Items from a data source
....

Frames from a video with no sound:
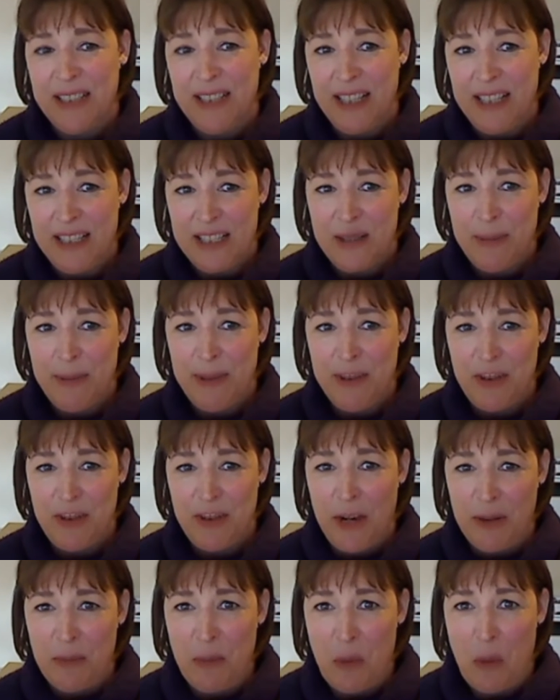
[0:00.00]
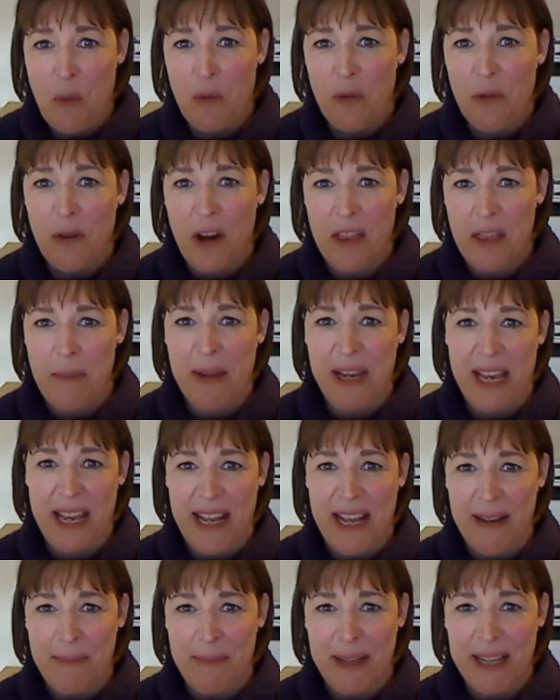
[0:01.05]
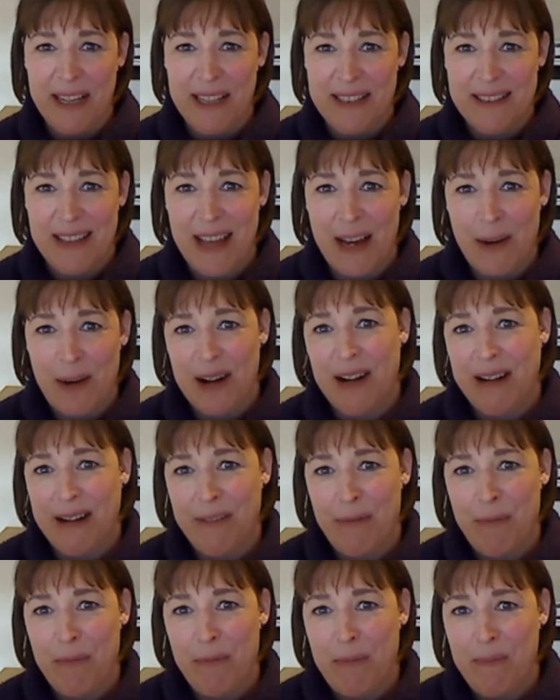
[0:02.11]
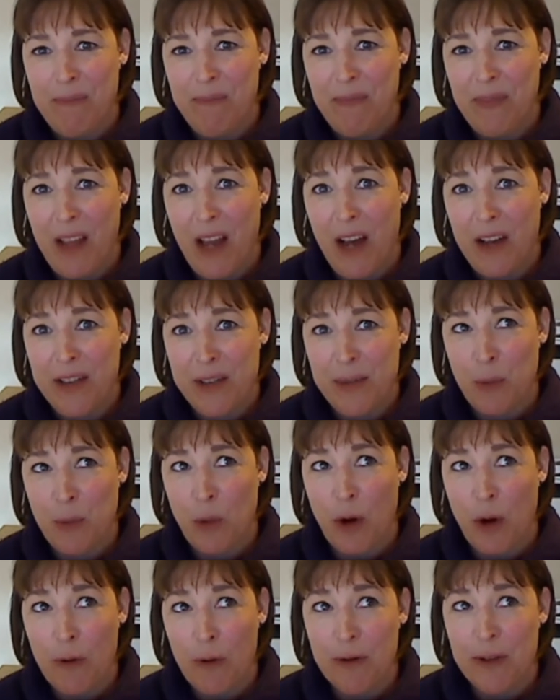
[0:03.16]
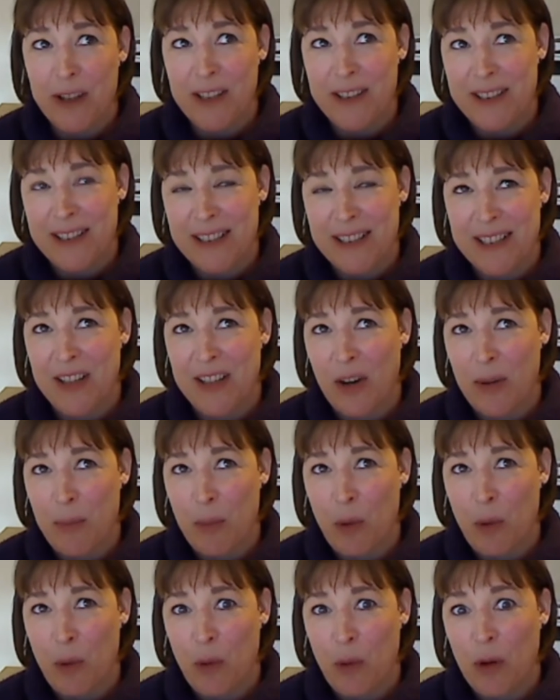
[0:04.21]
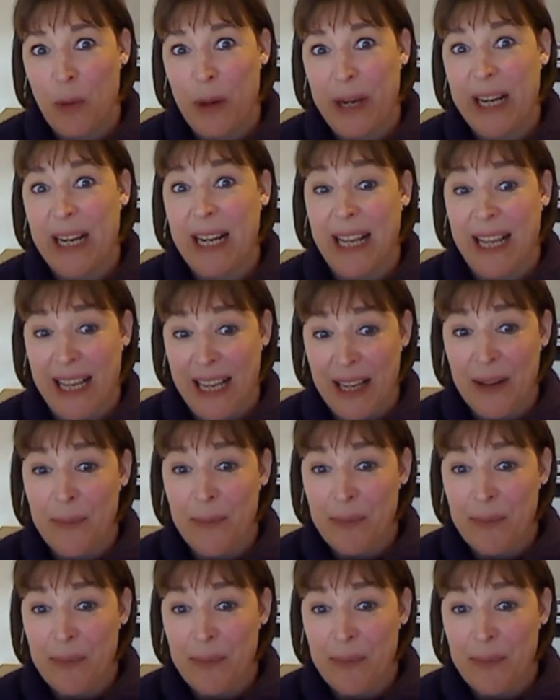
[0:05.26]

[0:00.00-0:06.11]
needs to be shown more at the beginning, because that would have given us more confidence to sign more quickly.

....

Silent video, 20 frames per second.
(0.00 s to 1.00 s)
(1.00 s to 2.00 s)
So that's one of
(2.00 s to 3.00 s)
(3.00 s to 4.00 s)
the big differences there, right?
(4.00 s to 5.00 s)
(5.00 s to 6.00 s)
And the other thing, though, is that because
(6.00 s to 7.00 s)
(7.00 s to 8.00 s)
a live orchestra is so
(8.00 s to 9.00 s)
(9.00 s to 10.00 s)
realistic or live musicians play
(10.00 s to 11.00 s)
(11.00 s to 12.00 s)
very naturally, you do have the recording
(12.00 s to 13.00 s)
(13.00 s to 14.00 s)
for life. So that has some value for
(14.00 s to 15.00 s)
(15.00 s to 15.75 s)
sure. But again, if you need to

....

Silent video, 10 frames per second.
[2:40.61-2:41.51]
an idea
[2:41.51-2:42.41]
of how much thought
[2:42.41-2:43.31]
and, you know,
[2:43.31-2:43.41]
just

....

# Problem statement:
Gather every line from the entries above where the word "Silent" appears, and copy them.

# Output for this exercise:
Silent video, 20 frames per second.
Silent video, 10 frames per second.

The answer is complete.